Gigantyczne osiągnięcia Haalanda w zakresie strzelectwa – jego 100 goli w Premier League w 111 występach, to o 13 meczów szybciej niż jakikolwiek inny zawodnik – są tak istotne dla City, ponieważ brakuje im wielu starych pewników z ery Guardioli.
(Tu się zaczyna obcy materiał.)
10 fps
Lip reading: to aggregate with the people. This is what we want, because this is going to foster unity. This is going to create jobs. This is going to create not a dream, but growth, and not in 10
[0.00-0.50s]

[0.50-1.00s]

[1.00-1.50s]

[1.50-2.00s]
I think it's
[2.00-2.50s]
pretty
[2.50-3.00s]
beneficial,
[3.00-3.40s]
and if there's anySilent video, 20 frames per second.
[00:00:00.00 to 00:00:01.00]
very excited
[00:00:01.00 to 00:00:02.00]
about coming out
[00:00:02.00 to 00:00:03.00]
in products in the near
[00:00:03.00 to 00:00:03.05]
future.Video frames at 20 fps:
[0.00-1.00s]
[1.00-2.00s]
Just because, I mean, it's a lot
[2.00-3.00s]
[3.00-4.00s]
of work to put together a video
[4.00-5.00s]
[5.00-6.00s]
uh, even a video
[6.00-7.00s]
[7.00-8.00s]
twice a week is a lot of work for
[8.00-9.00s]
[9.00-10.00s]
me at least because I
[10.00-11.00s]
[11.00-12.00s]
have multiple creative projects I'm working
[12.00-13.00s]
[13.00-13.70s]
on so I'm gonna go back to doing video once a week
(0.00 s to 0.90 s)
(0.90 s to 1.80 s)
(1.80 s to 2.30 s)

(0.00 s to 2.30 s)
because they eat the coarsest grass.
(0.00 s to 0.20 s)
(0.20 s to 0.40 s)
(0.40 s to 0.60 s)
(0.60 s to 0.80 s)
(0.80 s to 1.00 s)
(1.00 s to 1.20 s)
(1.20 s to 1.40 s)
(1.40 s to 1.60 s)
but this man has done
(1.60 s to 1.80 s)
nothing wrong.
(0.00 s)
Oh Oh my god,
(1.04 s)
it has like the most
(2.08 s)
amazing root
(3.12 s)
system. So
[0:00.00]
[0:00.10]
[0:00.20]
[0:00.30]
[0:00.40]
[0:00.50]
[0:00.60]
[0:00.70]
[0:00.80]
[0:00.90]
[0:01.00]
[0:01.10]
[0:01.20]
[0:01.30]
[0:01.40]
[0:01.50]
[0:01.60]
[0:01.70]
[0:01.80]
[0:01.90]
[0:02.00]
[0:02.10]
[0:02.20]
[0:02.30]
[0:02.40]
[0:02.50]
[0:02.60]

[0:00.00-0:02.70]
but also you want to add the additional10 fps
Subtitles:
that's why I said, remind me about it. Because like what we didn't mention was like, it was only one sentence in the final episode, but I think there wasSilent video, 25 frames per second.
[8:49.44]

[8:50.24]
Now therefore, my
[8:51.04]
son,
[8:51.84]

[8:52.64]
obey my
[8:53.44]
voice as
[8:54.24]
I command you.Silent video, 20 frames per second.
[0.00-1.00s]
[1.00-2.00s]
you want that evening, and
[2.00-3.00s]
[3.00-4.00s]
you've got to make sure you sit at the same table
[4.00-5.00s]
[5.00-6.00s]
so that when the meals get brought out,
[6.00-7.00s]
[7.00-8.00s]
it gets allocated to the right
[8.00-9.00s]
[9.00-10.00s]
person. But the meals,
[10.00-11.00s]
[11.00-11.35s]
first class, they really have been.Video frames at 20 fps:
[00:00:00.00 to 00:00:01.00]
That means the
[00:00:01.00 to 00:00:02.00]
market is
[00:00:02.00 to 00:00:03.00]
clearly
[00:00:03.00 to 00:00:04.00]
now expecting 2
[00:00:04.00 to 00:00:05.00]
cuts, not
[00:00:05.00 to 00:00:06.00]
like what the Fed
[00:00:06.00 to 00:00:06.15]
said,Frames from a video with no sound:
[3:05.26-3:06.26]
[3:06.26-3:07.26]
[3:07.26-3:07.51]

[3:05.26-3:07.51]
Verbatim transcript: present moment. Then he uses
Byłoby nie do pomyślenia, aby którakolwiek z katalońskich drużyn, która cztery razy z rzędu zdobyła tytuł mistrza w latach 2020/21–2023/24, tak bardzo odeszła od swojej mocnej pozycji, jaką posiadała w Fulham. Guardiola zauważył, iż jego problemy z utrzymaniem pomocy wpływają na zdolność zespołu do kontrolowania meczów. Rodri i Mateo Kovacic pozostają na ławce rezerwowych, a wyczerpany Nico Gonzalez został zastąpiony przy wyniku 5:2 w zachodnim Londynie. John Stones, Nico O’Reilly i Bernardo Silva wpakowali się w środek pola, gdy goście uciekali z punktami.

Nie do zatrzymania.

Setny @pierwsza liga cel dla @ErlingHaaland pic.twitter.com/6VybdqkNB4

— Manchester City (@ManCity) 3 grudnia 2025 r

Haaland zidentyfikował także szerszy problem, na który City nie ma wpływu: ogólną jakość Premier League. Wtorkowe zwycięstwo przesunęło 10-krotnych mistrzów na odległość dwóch punktów od Arsenalu. Następnie zasięg pięciu punktów obejmuje wszystkich, od Chelsea na trzeciej pozycji aż do Bournemouth na 14. pozycji. Stare powiedzenie, iż „każdy może pokonać każdego” w najwyższej klasie rozgrywkowej Anglii, często przypominało samogratulację menadżerowi marki Best League In The World, ale rzadko wydawało się tak prawdziwe jak teraz.

„Zespoły są bardzo dobre” – powiedział Haaland. „Fulham to naprawdę dobry zespół. Ludzie przychodzą tutaj i mają duże problemy. Spójrz na Arsenal. Przychodzą i walczą, ale wygrywają. Zjednoczeni… jest wiele drużyn, które przychodzą tutaj i mają problemy.

„Średnia w Premier League jest niesamowita. Kiedy spojrzysz na wszystkie drużyny, jak dobry jest każdy z nich, to jest niesamowite. Fulham to twarda drużyna, a kiedy przestaliśmy grać w drugiej połowie, zrobiło się ciężko. Nabrali rozpędu, strzelili gole, a my przestaliśmy grać. Musimy dalej grać, musimy utrzymać się przy piłce. To właśnie musimy zrobić. „

A Haaland musi przez cały czas strzelać. Ze wszystkich rzeczy, nad którymi zastanawiał się Guardiola po niezwykłym meczu, prawdopodobnie właśnie tym powinien się martwić najmniej.